Outsourced services provider Serco jumped 16% to 155p on guiding for a rise in first-half underlying trading profit of about 50%, amid 'limited' impacts from the Covid-19 crisis.

Serco also reinstated guidance for the full year that included upgraded revenue expectations.

Energy utility SSE sparked 9% higher to £13.8, after it reported better than expected adjusted operating profits, up 37% to £1.5bn.

SSE recommended a final dividend of 56p per share, making the full-year 80p per share and said it was continuing to target delivery of its five-year dividend plan, running from the 2019 to the 2023 financial years.

DIY group Kingfisher gained 6.7% to 217p even as it booked 66% slump in annual profit amid a continued poor showing from its French business.

Kingfisher also said its performance had improved in May following a slump in April as it gradually reopened shuttered stores in the UK and France.

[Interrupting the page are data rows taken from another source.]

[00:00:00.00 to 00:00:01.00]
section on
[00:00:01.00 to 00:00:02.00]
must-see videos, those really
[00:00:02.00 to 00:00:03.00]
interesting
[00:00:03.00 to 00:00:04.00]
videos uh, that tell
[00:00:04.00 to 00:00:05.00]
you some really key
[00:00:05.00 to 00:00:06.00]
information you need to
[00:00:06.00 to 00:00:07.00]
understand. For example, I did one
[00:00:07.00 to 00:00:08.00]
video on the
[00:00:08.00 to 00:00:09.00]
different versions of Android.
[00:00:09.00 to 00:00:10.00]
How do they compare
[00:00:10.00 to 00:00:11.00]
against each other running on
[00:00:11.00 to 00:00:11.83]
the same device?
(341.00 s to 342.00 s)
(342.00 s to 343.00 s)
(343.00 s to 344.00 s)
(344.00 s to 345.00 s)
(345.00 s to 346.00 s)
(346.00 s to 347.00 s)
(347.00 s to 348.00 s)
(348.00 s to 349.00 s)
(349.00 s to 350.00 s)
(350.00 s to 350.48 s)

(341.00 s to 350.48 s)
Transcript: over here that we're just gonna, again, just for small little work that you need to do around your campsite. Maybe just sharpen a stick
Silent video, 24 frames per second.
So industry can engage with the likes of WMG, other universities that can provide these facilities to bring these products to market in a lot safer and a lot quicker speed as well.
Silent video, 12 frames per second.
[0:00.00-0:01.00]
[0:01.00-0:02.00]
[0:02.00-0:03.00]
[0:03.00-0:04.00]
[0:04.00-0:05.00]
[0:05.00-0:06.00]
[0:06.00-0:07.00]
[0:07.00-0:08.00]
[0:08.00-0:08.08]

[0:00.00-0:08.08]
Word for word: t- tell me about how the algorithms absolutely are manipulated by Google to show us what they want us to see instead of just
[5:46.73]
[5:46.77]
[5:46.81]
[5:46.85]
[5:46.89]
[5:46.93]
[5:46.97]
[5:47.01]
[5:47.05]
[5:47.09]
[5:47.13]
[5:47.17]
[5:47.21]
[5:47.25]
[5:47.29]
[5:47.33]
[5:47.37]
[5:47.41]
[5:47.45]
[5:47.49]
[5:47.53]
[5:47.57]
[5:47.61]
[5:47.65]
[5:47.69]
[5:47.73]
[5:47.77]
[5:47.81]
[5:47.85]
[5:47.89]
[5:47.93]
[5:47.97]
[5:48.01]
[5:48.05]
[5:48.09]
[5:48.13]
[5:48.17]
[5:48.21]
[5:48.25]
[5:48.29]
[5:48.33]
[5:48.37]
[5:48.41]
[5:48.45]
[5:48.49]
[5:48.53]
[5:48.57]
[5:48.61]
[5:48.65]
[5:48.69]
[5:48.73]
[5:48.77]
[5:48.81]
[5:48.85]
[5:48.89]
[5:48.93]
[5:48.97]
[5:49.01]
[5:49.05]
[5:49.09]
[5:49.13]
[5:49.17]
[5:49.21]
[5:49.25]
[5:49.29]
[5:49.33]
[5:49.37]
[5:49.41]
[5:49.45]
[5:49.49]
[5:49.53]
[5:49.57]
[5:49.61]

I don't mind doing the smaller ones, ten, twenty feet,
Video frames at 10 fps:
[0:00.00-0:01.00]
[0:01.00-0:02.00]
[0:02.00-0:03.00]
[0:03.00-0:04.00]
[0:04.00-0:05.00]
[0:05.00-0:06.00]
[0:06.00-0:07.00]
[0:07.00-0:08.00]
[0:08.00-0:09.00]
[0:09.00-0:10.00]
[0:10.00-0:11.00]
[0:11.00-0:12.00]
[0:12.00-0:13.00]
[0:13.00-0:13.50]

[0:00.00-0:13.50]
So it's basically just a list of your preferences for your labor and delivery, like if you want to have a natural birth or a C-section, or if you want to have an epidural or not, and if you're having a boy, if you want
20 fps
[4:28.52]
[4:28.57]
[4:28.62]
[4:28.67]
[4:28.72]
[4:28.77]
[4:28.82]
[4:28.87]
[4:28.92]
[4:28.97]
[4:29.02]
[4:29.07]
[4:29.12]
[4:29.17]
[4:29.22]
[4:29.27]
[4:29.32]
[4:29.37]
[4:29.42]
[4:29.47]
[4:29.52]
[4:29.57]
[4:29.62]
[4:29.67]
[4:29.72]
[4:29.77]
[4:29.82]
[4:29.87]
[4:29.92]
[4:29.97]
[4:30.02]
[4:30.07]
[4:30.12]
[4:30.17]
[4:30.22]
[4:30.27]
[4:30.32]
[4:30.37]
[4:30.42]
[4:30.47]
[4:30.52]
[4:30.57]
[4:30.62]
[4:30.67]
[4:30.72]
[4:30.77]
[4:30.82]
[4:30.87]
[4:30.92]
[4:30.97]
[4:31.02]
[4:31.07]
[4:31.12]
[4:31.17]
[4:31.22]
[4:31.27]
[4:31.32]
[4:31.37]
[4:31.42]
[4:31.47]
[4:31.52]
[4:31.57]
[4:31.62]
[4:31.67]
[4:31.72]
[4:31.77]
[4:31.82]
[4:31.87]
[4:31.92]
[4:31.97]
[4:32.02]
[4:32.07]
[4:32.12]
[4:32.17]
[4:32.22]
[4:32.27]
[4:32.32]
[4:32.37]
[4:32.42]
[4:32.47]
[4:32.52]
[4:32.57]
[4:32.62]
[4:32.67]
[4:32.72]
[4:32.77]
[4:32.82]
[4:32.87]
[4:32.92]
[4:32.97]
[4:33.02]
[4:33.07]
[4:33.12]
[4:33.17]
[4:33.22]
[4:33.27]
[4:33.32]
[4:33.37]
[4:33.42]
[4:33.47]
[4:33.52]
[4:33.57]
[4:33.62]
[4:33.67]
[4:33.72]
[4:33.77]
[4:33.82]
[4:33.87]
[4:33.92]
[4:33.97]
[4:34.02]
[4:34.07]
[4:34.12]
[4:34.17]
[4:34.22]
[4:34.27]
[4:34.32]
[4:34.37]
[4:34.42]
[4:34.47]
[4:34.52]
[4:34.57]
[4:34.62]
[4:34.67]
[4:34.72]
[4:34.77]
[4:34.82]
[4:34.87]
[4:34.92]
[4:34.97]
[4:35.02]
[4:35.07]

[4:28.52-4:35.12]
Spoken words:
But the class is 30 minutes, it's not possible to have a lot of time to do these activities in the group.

Online fashion retailer Boohoo rallied 6% to 413p as it forecast its annual performance to beat market expectations following a jump in first-quarter revenue.

Also making news, home builder Berkeley rose 4.4% to £44, despite announcing that its annual profit fell by more than a third as it sold fewer homes in a declining price environment.

Berkeley said it entered the coming year from a position of relative strength, with net cash of £1.14bn and forward sales of £1.9bn.

Banknote printer De La Rue rose 4% to 159p, as it reported a rise in profit as lower costs and a gain on the sale of its international identity solutions business offset a fall in revenue.

Infrastructure products supplier Hill & Smith traded 2.5% higher to £13.3 on announcing that it had seen a 'modest recovery' in performance in May as lockdown measures eased.

The company, however, stressed it remained cautious given market uncertainty.

Structural steel group Severfield dropped 1% to 73p, after posting a 4.5% rise in annual profit. The company has suspended dividends until it gets more clarity on the impact of Covid-19.

Gambling company William Hill fell 5% to 132p after it raised £224m of new equity rato bolster its balance sheet at 128p a share.

Putting downward pressure on the market was pizza delivery group Domino's Pizza, which slumped 6% to 319p.

Domino's guided for a slight fall in first-half operating profit despite people ordering more pizzas during lockdown, citing higher costs needed to keep people safe from Covid-19.